Kat KelleyGHTC
Kat Kelly is a senior program assistant at GHTC who supports GHTC's communications and member engagement activities.
A new briefing paper from the Infectious Diseases Society of America Center for Global Health Policy explores the state of tuberculosis (TB) research and development (R&D) including challenges for products currently in the pipeline and gaps in TB research. The paper notes that existing TB diagnostic tools are not practical for low-resource settings, as the leading device is expensive and requires electricity and skilled health workers. Alternative diagnostic approaches are unreliable, missing nearly half of cases, and there’s a paucity of tools to detect drug-resistant strains. In terms of treatment, there is very limited access to novel drugs, due in part to delayed regulatory review and delivery. While the report notes that the “world still waits for a significant tuberculosis vaccine breakthrough,” more than a dozen experimental vaccines are currently being tested in clinical trials.

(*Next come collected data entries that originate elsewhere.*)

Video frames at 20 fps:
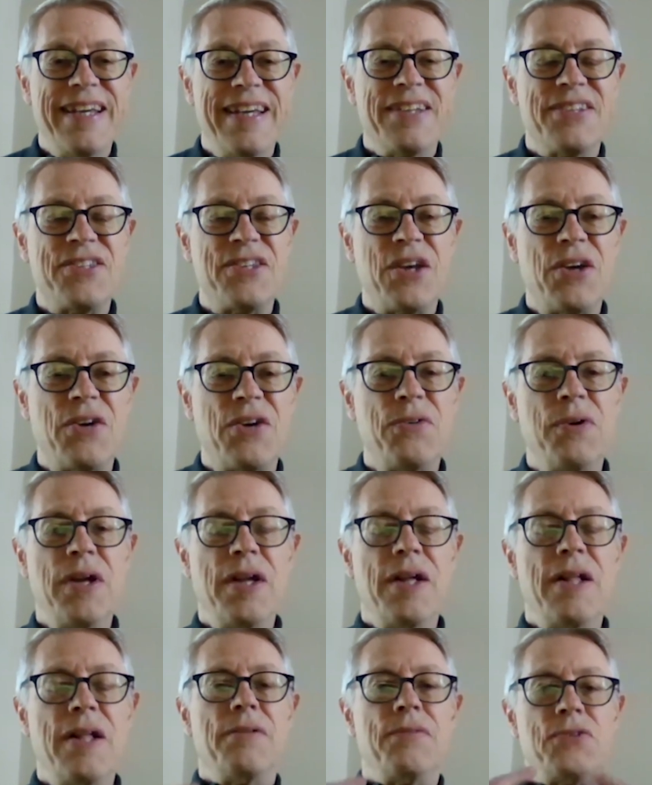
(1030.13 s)
So
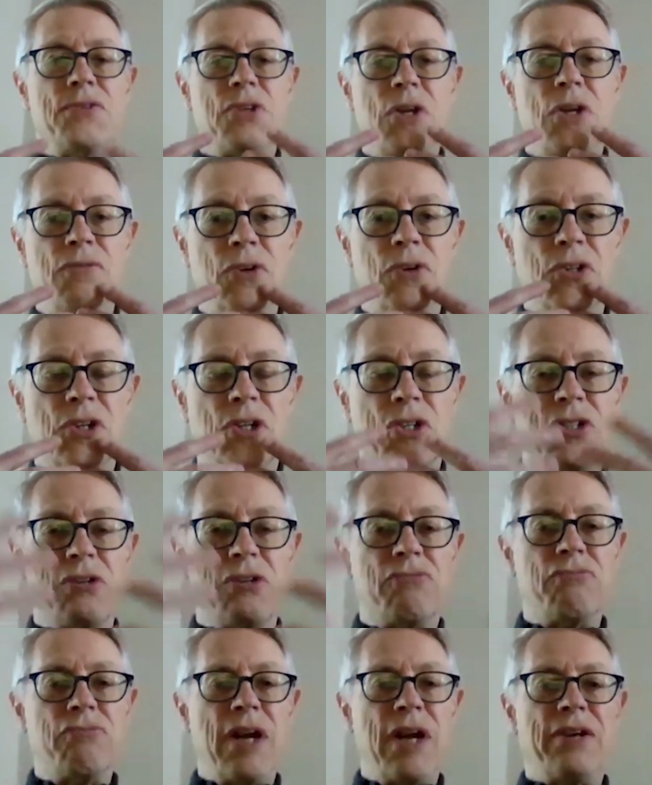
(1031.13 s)
you've got the
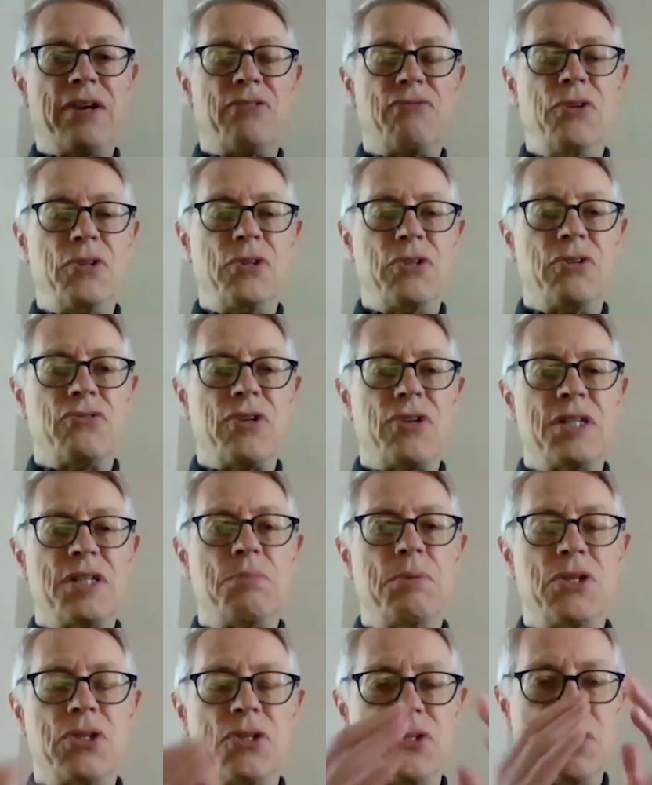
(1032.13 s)
direct route of transmission.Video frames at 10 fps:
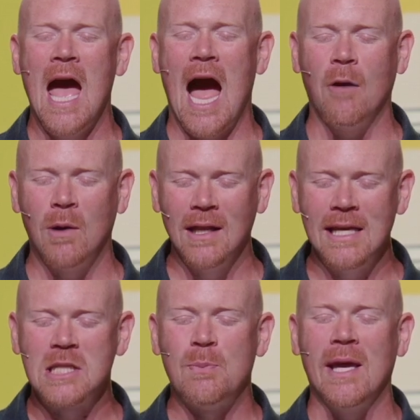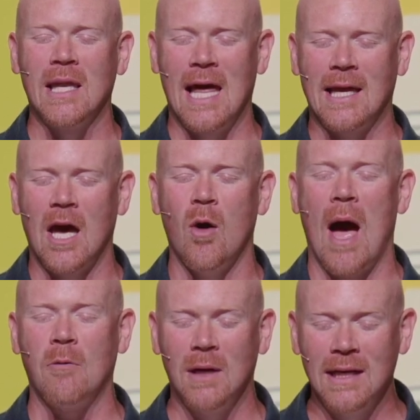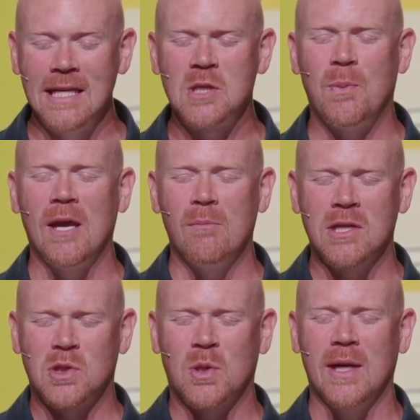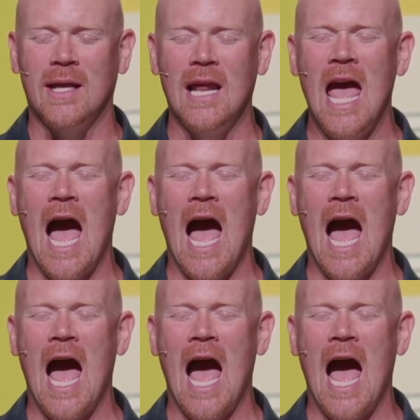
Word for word: I release being let go. I release being mistreated.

New research suggests that malaria in pregnancy could impact fetal brain development, which is particularly concerning as pregnant women are at increased risk for malaria. The study, which was conducted in mice, suggests that a mother’s immune response to malaria disrupts the production of certain proteins involved in brain development, resulting in depression or cognitive disorders. Upon further investigation, the team was able to prevent the immune system disruption and successfully prevent any brain damage. While this approach would be impractical and too expensive for scale-up in humans in low-resource settings, the team plans to confirm the phenomenon in humans and search for a safe, affordable alternative.
Last week, three researchers were awarded the Nobel Prize for Physiology and Medicine for discovery of artemisinin and avermectin, the leading treatments for malaria and two filarial diseases caused by roundworm parasites: lymphatic filariasis and onchocerciasis. Both treatments were identified in the 1970s and are currently facing challenges: resistance to artemisinin has been growing and avermectin treats the symptoms of these filarial diseases by killing the larvae, but is unable to kill the adult worms, ultimately requiring years of treatment. A team led by Professor Mark Taylor of the Liverpool School of Tropical Medicine is searching for new ways to treat filarial diseases by targeting Wolbachia, a bacterium that is critical to roundworms’ ability to both mature and elicit the symptoms associated with lymphatic filariasis and onchocerciasis. In the 1990s, Taylor’s team determined that the antibiotic doxycycline could combat Wolbachia, killing the adult worms in three-fourths of patients within 18 months. However, as ensuring access to doxycycline and retaining patients over 18 months can be challenging, Taylor’s team has been searching for alternatives through the Anti-Wolbachia Consortium (A-WOL), established in 2007 and funded by the Bill & Melinda Gates Foundation. A-WOL has facilitated the screening of nearly sixty thousand chemical compounds and is currently testing the antibiotic minocycline for treatment of lymphatic filariasis and onchocerciasis in Ghana and Cameroon. Early results suggest that minocycline, a more expensive drug, is 50 percent more effective than doxycycline. Neither are safe for use in children or pregnant women, however, Professor Taylor believes the team has enough drug candidates to overcome this challenge, as they’ve developed dozens of promising compounds to test further.